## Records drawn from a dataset
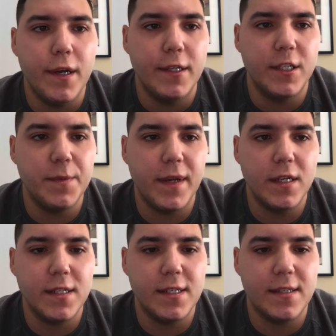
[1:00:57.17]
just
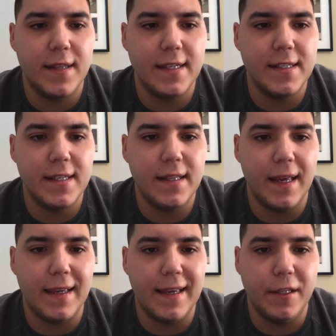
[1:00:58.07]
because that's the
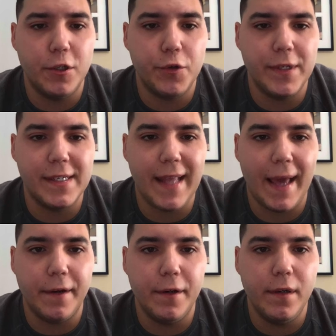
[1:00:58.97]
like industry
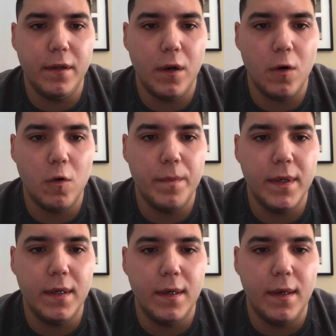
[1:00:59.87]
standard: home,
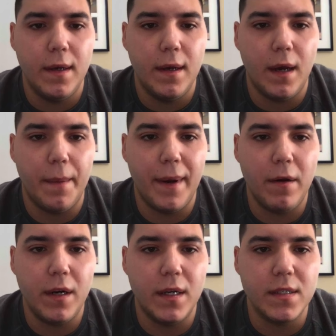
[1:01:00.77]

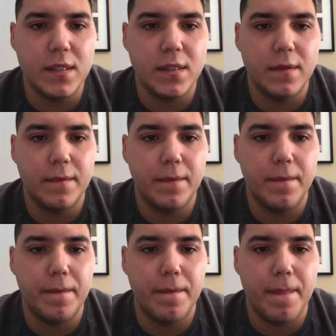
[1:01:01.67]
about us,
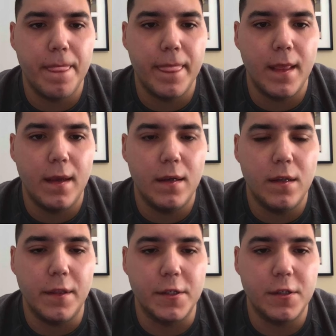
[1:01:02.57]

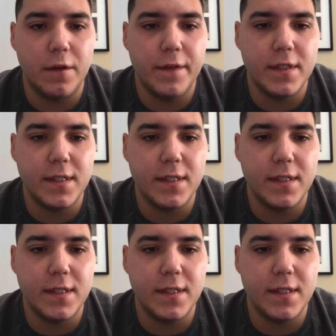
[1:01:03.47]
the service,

## WORK TO BE COMPLETED
Excluding the pictures, transcribe each entry above word for word.

## ANSWER TO THE PROBLEM
[1:00:57.17]
just
[1:00:58.07]
because that's the
[1:00:58.97]
like industry
[1:00:59.87]
standard: home,
[1:01:00.77]

[1:01:01.67]
about us,
[1:01:02.57]

[1:01:03.47]
the service,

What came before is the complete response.